[Extracted records]
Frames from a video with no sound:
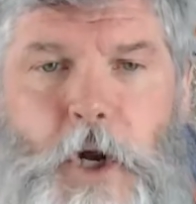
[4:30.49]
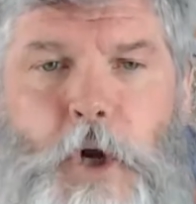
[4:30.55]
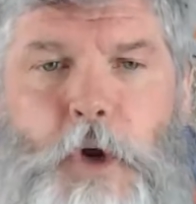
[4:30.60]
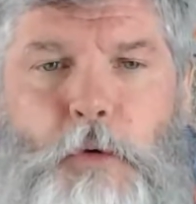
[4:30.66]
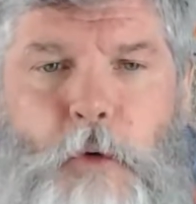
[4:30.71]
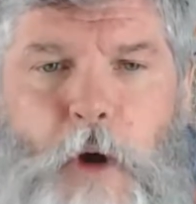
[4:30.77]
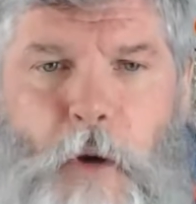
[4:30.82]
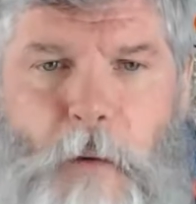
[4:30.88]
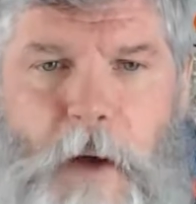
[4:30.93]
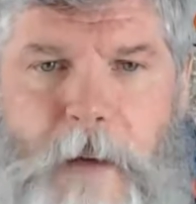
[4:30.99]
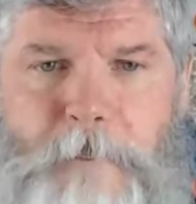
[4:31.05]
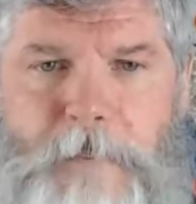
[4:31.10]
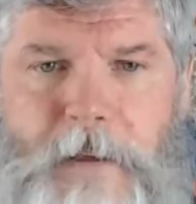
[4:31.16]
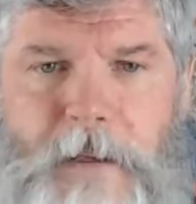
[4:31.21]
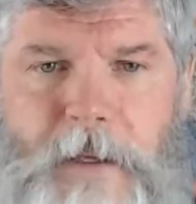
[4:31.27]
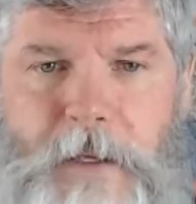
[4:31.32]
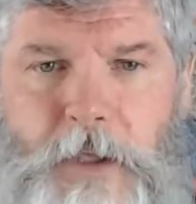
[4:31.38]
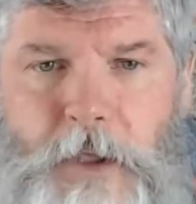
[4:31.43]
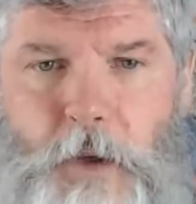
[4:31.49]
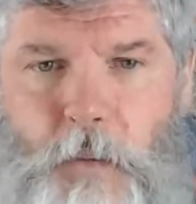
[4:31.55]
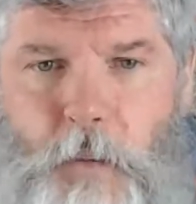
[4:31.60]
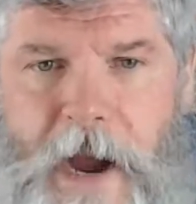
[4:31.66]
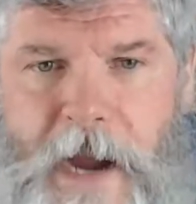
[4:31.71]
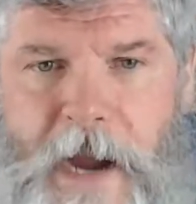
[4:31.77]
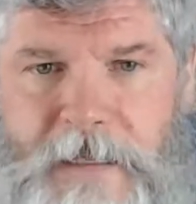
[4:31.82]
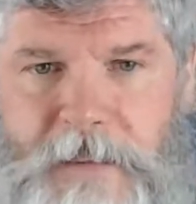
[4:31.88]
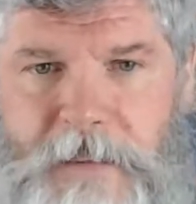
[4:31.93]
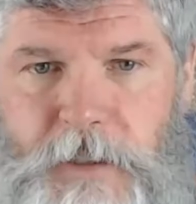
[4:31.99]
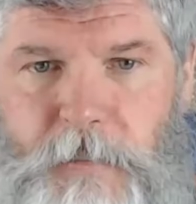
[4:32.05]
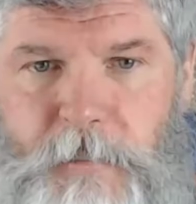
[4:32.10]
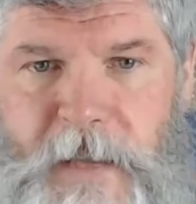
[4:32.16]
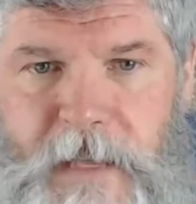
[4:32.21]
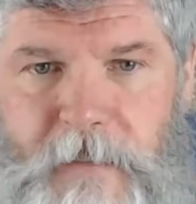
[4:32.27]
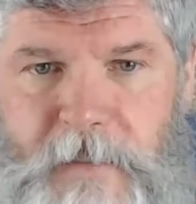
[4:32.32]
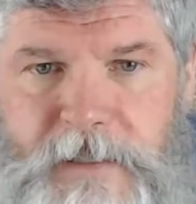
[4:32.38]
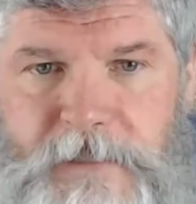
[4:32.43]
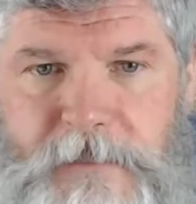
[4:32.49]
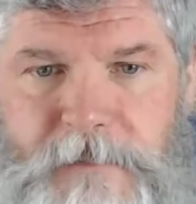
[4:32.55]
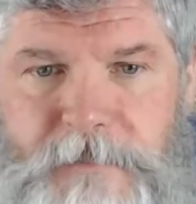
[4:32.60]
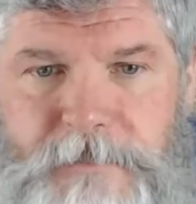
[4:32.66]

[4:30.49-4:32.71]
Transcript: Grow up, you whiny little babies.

...

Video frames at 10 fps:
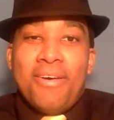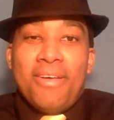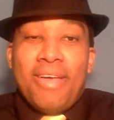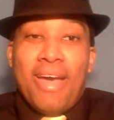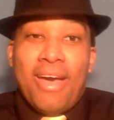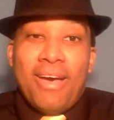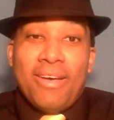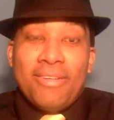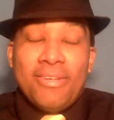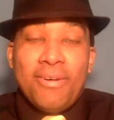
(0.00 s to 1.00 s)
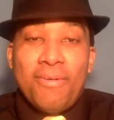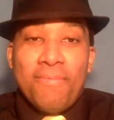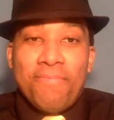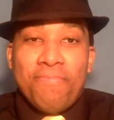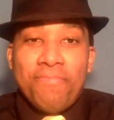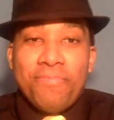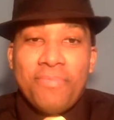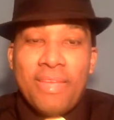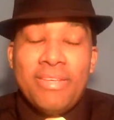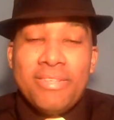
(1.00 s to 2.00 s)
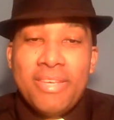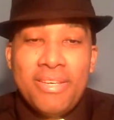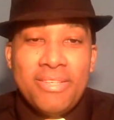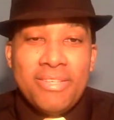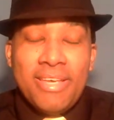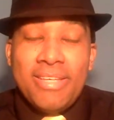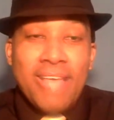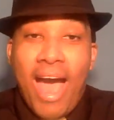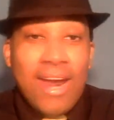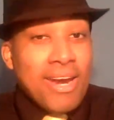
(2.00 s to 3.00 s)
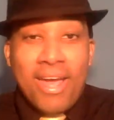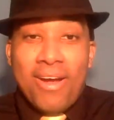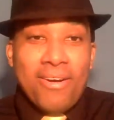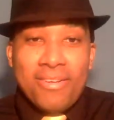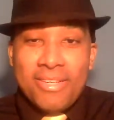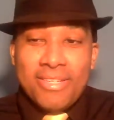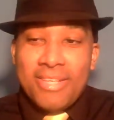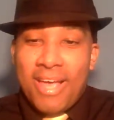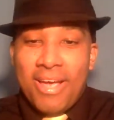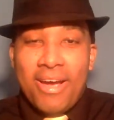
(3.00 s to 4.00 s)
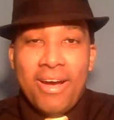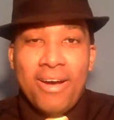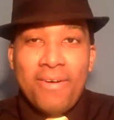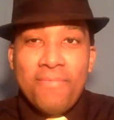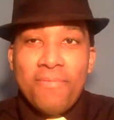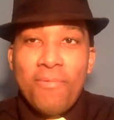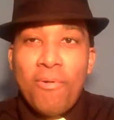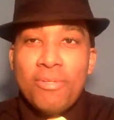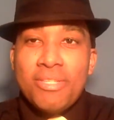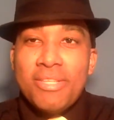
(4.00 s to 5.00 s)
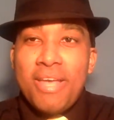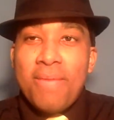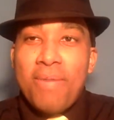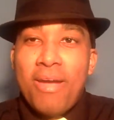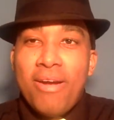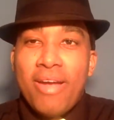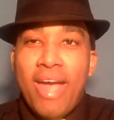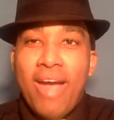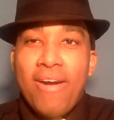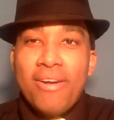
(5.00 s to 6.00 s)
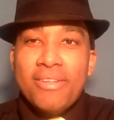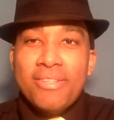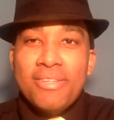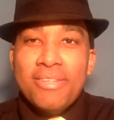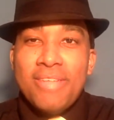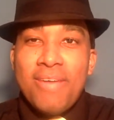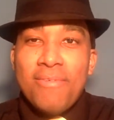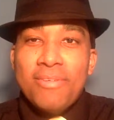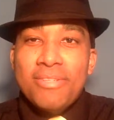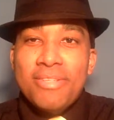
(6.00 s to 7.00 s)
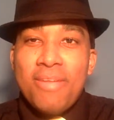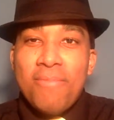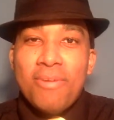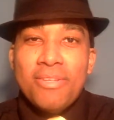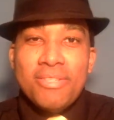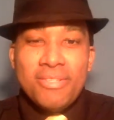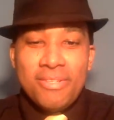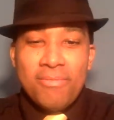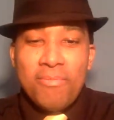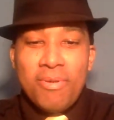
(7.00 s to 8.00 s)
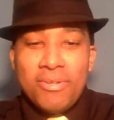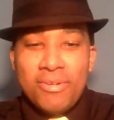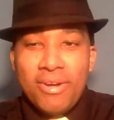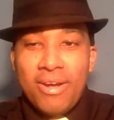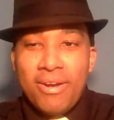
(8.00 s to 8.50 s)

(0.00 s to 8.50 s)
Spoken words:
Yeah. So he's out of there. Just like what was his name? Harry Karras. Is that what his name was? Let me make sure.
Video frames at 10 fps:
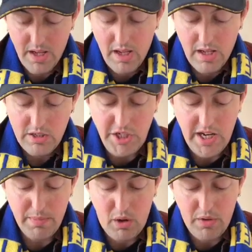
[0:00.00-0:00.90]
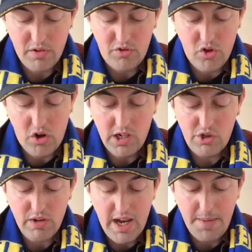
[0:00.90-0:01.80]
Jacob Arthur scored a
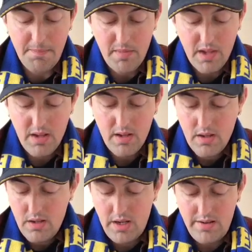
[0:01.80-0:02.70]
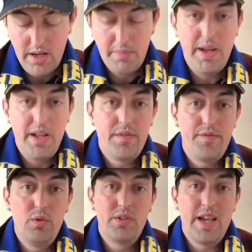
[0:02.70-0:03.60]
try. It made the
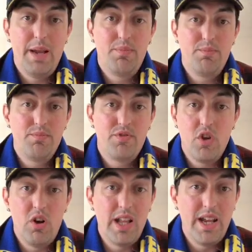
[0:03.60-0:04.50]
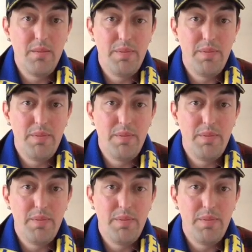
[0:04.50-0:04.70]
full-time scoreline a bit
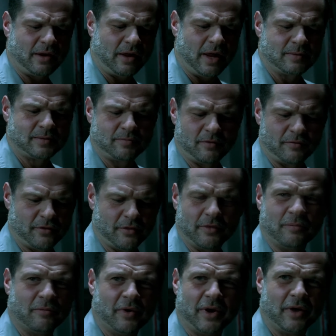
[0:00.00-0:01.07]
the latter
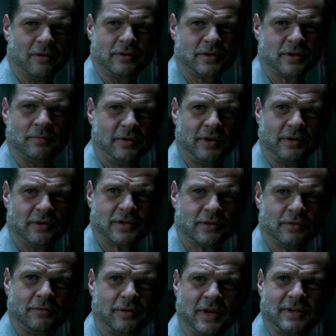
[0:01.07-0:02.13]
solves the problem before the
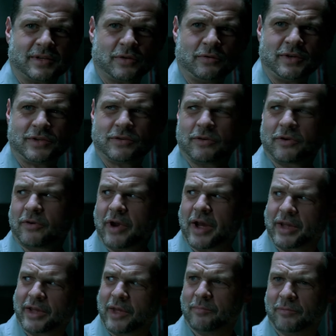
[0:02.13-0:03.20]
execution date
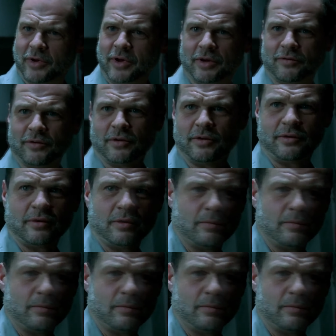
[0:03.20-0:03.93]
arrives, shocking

— How to complete this task —
Repeat the lines above exactly, beginning with the one containing "Frames from a" and finishing with the one containing "Transcript: Grow up, you whiny little babies.". No pictures belong in the copy.

— Written response —
Frames from a video with no sound:
[4:30.49]
[4:30.55]
[4:30.60]
[4:30.66]
[4:30.71]
[4:30.77]
[4:30.82]
[4:30.88]
[4:30.93]
[4:30.99]
[4:31.05]
[4:31.10]
[4:31.16]
[4:31.21]
[4:31.27]
[4:31.32]
[4:31.38]
[4:31.43]
[4:31.49]
[4:31.55]
[4:31.60]
[4:31.66]
[4:31.71]
[4:31.77]
[4:31.82]
[4:31.88]
[4:31.93]
[4:31.99]
[4:32.05]
[4:32.10]
[4:32.16]
[4:32.21]
[4:32.27]
[4:32.32]
[4:32.38]
[4:32.43]
[4:32.49]
[4:32.55]
[4:32.60]
[4:32.66]

[4:30.49-4:32.71]
Transcript: Grow up, you whiny little babies.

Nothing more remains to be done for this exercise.